■ Task prompt
Each record should be copied exactly into the answer, and no picture should go with it.

────

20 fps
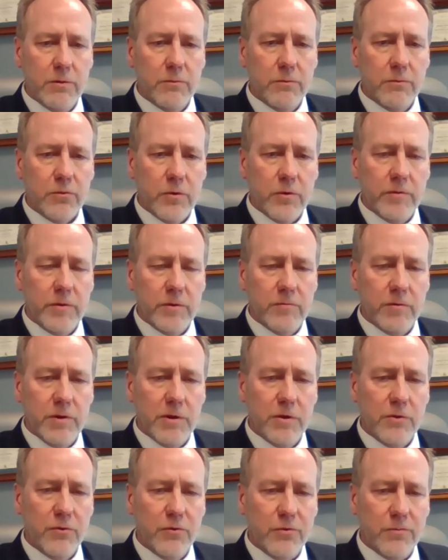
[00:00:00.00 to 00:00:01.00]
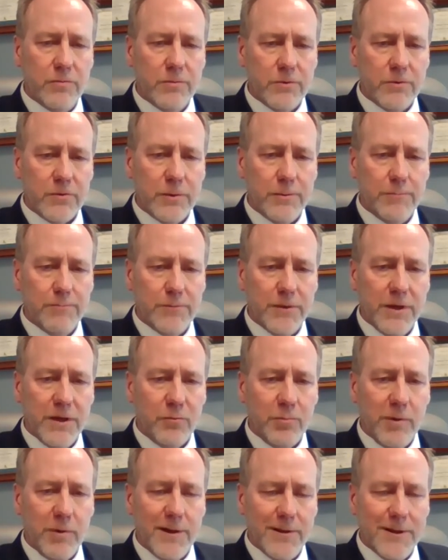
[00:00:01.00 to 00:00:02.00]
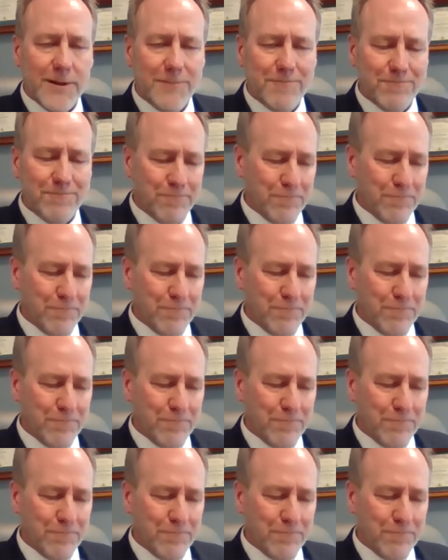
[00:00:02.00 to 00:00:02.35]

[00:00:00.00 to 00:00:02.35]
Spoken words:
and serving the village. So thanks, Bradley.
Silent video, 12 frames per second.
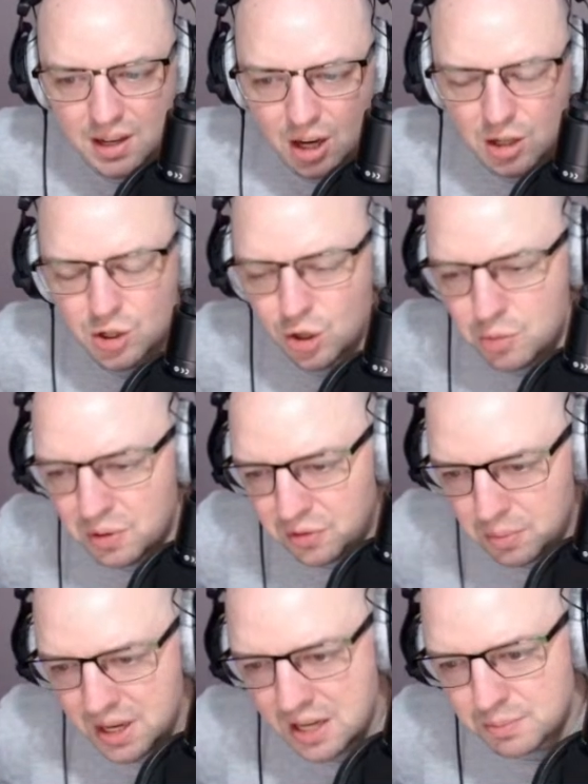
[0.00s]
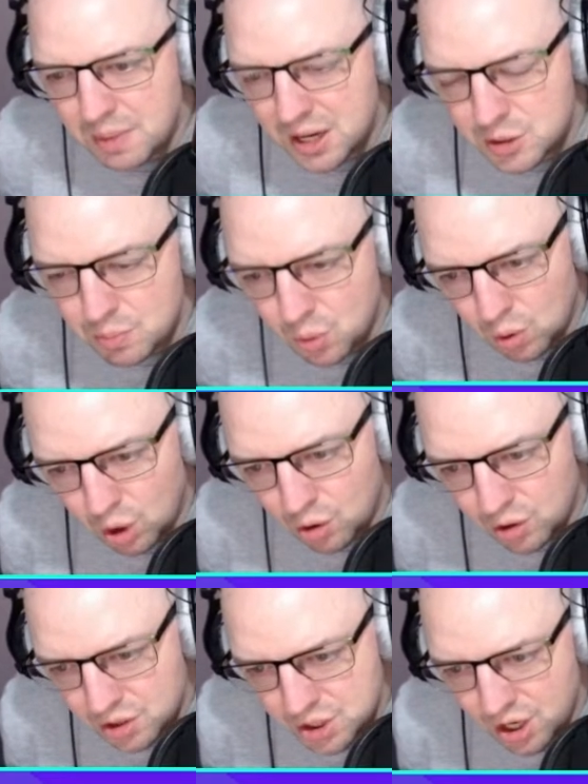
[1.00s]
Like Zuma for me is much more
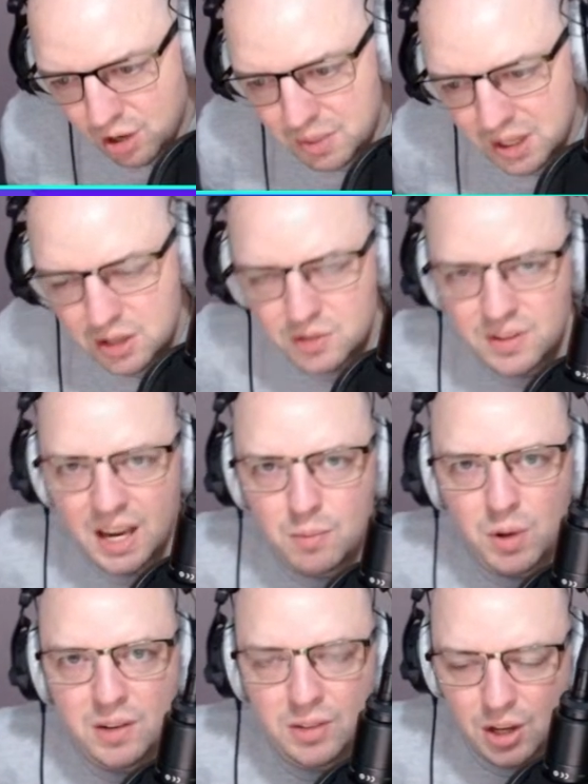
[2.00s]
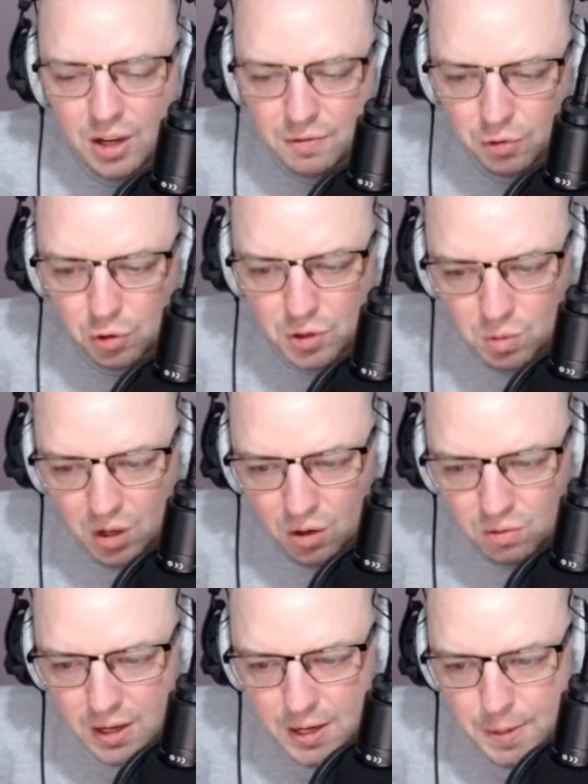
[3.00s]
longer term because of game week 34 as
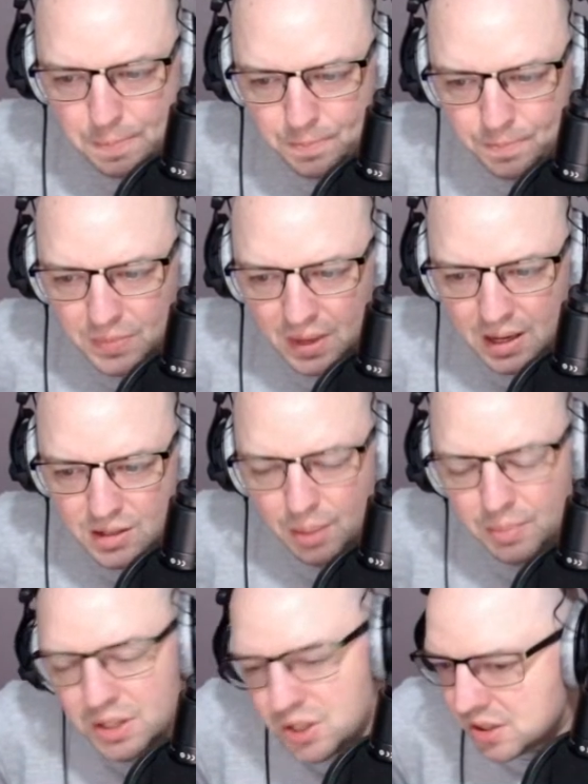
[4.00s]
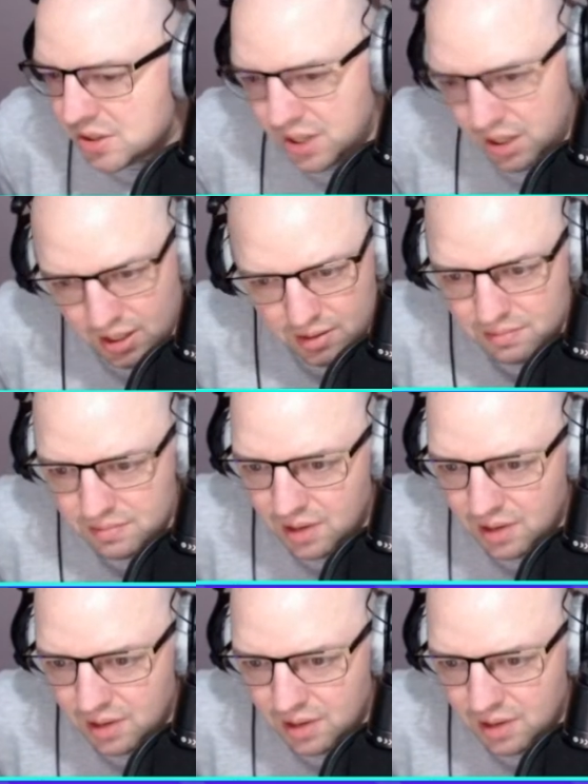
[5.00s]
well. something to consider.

────

■ Reply
20 fps
[00:00:00.00 to 00:00:01.00]
[00:00:01.00 to 00:00:02.00]
[00:00:02.00 to 00:00:02.35]

[00:00:00.00 to 00:00:02.35]
Spoken words:
and serving the village. So thanks, Bradley.
Silent video, 12 frames per second.
[0.00s]
[1.00s]
Like Zuma for me is much more
[2.00s]
[3.00s]
longer term because of game week 34 as
[4.00s]
[5.00s]
well. something to consider.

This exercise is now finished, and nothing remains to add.